We are in danger of labouring the point, although I think that it has been well made. I am therefore going to move on to the point raised by the hon. Member for Wigan about the national citizen service. As she said, we went to Germany and looked at the range of options that were available for young people. We noticed first that a huge number of young people were participating in Germany’s equivalent of our national citizen service, and that to a large extent the activities were work based. That is the essential reason why, broadly speaking, the programme costs just over £1,000 in Germany for the year, but about the same in this country for a number of weeks. That is the big difference between the German system and the fledgling system in Britain, and the German system has a number of noteworthy advantages.
First, the work-based nature of the programme chimes well with the emphasis that is put on training and education in Germany, and the relationship that has with employers and professional activities. We need to embed such an attitude to education and to what happens afterwards in our own culture. It was obvious to me that the schemes that we saw in Germany provided a strong continuity from education to employment, and we should learn from that.
The second interesting thing that I noticed in Germany was the consistency of the youth programmes. We visited a fire station just outside Berlin, and there was a continual throughput of young people. Young people had to make a choice, but they knew what those choices were before they had to make them. From that, I gleaned that young people were able to think about what they were going to be doing outside and immediately after school. I thought that that was really encouraging; the experience of working in that fire station meant being part of a large team with awards, presentations, pictures and so on. Such things demonstrated that people had been there and benefited from being there, before going on to do something else that was the right step in their career development. Those who were starting the programme could see the results and the beneficial outcomes.
Those are the differences that I saw between the German system and the national citizen service. That did not stop me, however, from writing to local secondary schools in my constituency to remind them of the value of the NCS, and to make sure that they informed their students about getting involved in the schemes provided by the NCS. I hope that students get involved in the programme, but if the NCS is to continue in the long term, we must learn one or two of the lessons that I have just mentioned. It is imperative to provide the schemes that we propose with a sense of continuity and worthiness.

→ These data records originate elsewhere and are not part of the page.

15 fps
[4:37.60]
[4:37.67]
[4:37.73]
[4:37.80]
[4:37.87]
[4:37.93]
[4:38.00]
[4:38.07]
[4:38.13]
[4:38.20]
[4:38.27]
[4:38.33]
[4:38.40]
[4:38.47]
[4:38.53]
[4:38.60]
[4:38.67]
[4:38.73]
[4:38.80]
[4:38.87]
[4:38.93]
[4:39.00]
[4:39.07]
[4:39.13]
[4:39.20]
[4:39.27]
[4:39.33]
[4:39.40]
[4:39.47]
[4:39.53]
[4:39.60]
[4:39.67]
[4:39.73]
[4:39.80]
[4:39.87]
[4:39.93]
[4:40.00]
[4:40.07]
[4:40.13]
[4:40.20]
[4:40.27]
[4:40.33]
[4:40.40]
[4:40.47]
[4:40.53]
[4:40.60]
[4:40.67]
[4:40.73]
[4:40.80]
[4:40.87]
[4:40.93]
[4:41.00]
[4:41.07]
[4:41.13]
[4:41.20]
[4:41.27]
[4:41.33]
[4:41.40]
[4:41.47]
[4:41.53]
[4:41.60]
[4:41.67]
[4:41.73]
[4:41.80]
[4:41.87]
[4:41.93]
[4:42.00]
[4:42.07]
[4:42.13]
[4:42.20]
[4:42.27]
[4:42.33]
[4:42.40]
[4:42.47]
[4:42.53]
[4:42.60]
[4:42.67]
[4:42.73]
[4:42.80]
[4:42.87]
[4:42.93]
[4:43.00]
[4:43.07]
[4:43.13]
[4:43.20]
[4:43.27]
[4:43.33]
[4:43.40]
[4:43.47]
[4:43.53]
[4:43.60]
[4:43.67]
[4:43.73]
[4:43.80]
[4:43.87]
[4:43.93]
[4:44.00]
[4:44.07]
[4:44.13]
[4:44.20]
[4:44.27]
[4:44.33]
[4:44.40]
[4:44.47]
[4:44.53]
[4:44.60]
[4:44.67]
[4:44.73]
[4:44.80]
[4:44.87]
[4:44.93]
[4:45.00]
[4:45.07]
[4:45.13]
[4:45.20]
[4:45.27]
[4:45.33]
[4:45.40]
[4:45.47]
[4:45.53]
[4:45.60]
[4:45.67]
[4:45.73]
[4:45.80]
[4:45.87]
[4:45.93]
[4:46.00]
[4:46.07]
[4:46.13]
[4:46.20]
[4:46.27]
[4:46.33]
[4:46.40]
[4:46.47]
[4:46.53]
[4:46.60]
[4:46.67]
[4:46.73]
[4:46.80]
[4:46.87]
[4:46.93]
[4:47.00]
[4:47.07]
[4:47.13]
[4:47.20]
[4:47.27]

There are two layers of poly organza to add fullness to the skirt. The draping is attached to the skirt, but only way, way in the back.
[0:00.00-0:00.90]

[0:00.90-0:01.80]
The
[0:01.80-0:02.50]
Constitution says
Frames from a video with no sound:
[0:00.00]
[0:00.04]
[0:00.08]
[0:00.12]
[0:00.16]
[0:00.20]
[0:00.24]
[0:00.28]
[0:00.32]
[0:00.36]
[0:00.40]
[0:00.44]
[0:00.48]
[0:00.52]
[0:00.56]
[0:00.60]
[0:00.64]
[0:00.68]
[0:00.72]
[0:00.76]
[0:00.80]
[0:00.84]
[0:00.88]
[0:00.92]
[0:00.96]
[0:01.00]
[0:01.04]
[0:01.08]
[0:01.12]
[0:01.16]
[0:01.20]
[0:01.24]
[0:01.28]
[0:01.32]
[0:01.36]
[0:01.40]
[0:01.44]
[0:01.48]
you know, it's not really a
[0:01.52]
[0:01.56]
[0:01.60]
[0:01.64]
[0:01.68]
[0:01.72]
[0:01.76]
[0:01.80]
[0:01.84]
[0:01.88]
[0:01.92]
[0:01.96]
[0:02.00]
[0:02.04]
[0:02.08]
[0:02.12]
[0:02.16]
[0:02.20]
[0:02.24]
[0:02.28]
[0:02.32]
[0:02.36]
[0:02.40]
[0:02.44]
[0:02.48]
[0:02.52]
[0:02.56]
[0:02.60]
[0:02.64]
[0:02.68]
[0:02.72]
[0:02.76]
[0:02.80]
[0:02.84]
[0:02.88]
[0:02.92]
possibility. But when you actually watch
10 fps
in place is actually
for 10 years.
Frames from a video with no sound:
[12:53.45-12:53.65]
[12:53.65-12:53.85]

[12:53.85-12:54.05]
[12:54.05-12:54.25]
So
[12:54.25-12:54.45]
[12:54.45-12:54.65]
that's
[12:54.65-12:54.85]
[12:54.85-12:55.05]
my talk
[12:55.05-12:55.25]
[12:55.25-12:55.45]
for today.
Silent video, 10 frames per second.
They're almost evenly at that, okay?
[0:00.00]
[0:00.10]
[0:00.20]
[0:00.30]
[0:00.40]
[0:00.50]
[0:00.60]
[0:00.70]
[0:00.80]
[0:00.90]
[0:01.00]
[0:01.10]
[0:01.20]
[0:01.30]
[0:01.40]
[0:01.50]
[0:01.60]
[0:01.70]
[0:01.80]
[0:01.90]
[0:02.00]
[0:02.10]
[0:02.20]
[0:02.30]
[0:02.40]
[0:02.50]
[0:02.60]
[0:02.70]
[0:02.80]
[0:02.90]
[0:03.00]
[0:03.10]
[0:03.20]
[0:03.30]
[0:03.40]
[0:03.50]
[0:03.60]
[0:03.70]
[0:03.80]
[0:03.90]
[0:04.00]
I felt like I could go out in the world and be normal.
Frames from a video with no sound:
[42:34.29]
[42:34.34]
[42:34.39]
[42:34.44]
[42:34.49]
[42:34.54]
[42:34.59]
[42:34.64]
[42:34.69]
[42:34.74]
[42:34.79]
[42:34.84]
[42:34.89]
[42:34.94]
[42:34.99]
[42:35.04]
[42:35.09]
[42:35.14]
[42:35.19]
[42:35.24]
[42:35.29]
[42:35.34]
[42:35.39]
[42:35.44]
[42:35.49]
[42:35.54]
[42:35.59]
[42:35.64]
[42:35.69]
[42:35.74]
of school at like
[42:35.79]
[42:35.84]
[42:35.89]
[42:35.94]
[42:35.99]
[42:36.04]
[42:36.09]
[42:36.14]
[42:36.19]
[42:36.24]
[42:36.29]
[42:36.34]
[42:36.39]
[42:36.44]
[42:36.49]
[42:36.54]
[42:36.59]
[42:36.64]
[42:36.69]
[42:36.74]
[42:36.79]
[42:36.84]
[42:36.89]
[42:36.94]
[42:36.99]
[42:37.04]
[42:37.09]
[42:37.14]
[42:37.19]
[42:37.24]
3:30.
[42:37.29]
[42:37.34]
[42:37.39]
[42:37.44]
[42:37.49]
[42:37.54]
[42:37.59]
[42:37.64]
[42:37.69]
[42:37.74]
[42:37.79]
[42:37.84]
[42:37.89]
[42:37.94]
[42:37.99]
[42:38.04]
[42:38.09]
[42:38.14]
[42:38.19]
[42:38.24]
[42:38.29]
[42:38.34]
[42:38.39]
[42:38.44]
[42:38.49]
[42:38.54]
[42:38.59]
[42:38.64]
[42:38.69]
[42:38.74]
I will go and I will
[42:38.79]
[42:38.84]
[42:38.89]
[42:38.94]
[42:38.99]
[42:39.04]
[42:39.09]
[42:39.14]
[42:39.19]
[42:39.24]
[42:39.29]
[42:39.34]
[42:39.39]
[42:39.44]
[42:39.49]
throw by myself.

Too often in this country we end up putting things into silos. We forget that most things are linked and that most policies are not dependent on the work or delivery of one Department, but that there are connections between Departments, agencies and other structures. The provision of youth services is a good example. What matters is not only the budget provided by the Department for Education, or wherever, but the overall Government approach and the links between various policies—including the Work programme, for example—as well as what we do in and expect from our schools, our objectives for social services, employment opportunities, and so forth. That is why it is dangerous to rely only on the evidence that we are given. At times, we have got to think slightly beyond that, and the provision of youth services is one such example. That is why the Government are sensible in encouraging other things to happen, rather than just the statutory provision.